Perlu kerja sama semua pihak menghadapi pandemi Covid-19, mulai dari masyarakat, fasilitas pelayanan kesehatan, maupun pemerintah. Jika tak ada dukungaan Pemerintah, rumah sakit tidak akan mampu lagi melayani seluruh penderita Covid-19 karena keterbatasannya. Masyarakat juga harus diberi edukasi jangan sampai menganggap remeh virus korona karena penyebarannya begitu cepat dan dapat berdampak fatal.

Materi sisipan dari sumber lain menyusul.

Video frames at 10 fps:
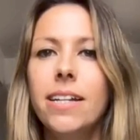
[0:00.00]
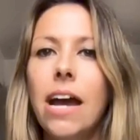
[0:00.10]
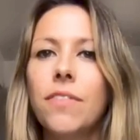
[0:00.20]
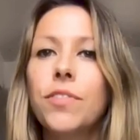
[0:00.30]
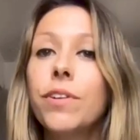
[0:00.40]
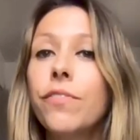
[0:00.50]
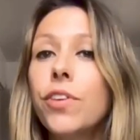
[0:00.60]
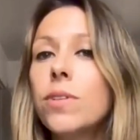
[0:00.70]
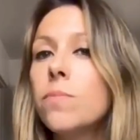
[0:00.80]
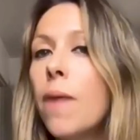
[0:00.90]
Now, if the
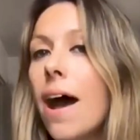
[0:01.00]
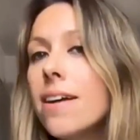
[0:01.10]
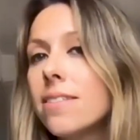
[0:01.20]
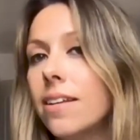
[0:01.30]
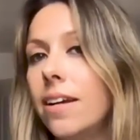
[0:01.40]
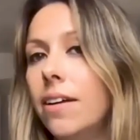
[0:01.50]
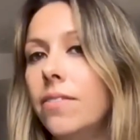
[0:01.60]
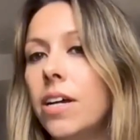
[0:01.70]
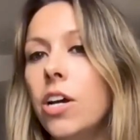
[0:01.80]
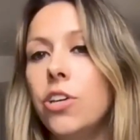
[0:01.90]
review is
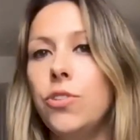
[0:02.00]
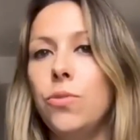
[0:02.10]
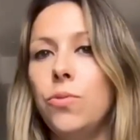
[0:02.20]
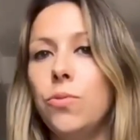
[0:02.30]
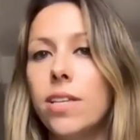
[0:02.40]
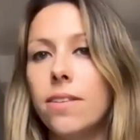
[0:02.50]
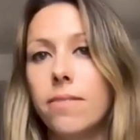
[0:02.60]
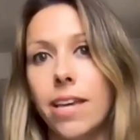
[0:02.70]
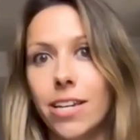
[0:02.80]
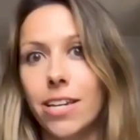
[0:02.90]
positive, you can
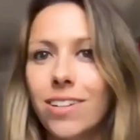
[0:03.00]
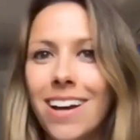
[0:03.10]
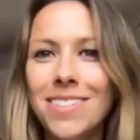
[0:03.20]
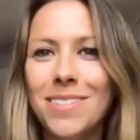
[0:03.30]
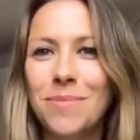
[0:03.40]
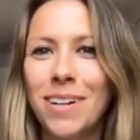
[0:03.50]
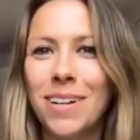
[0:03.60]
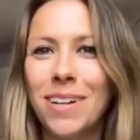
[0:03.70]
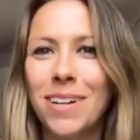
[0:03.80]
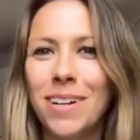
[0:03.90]
thank your
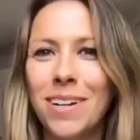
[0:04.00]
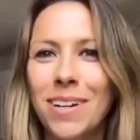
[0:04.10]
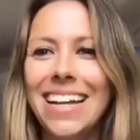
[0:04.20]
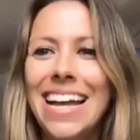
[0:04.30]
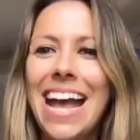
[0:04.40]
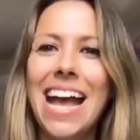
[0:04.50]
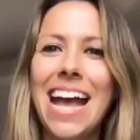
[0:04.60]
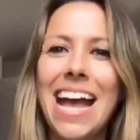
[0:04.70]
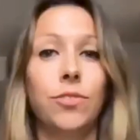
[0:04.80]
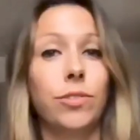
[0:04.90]
customer, right?
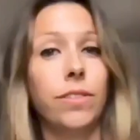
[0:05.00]
And if the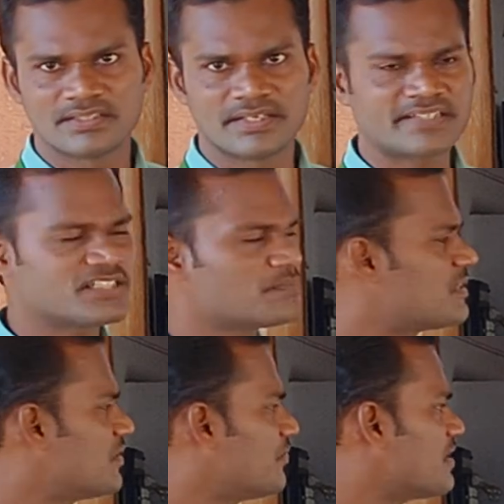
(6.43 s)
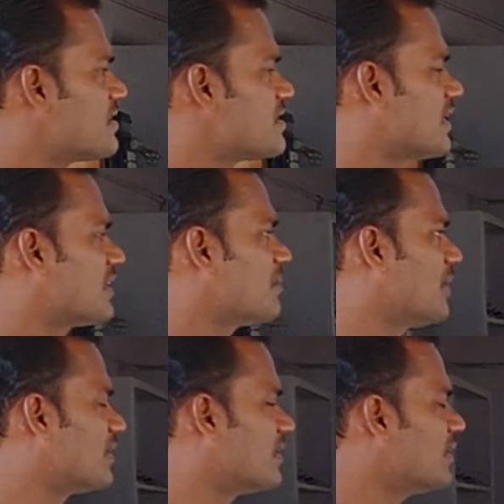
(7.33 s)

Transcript: The next specification is nothing butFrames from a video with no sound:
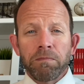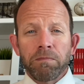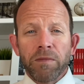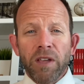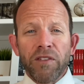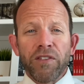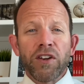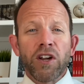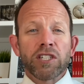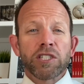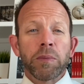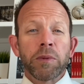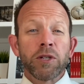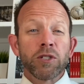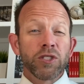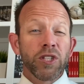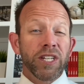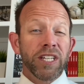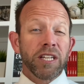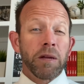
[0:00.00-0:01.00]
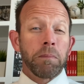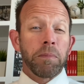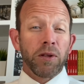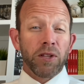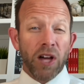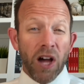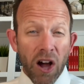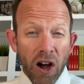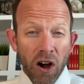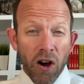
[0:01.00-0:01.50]
If you know someone who's looking to build
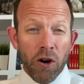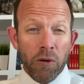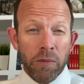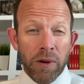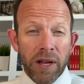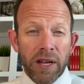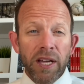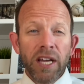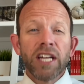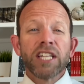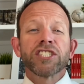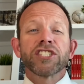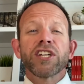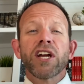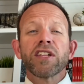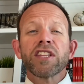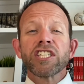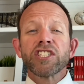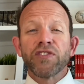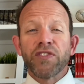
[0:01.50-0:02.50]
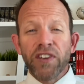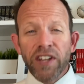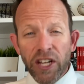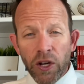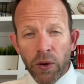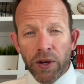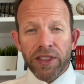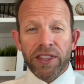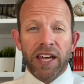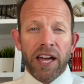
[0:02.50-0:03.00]
a home, share this video
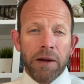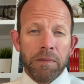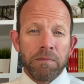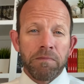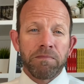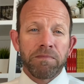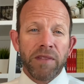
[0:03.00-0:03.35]
with them.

Melihat dari transmisi virus covid yang terkesan sangat mudah dan beresiko kepada orang disekitarnya, dengan menyerang sistem pernafasan melalui droplets atau percikan yang keluar saat seseorang yang menjadi carrier (penderita) sedang berbicara atau batuk, membuat sistem rumah sakit pun diperketat menggunakan standar operasional prosedur (SOP) manajemen infeksi yang tepat.Â
Kementrian kesehatan bahkan mengeluarkan himbauan tertulis yang tertera dalam surat nomor YR.03.03/III/III8/2020 yang ditujukan kepada salah satunya seluruh kepala rumah sakit dan jajaran untuk meniadakan atau menunda pelayanan elektif dengan fokus penanganan yang bersifat gawat darurat dan membutuhkan perawatan segera selain pelayanan untuk covid-19 itu sendiri. Hal tersebut menunjukan bahwa dampak dari covid-19 tidak main-main.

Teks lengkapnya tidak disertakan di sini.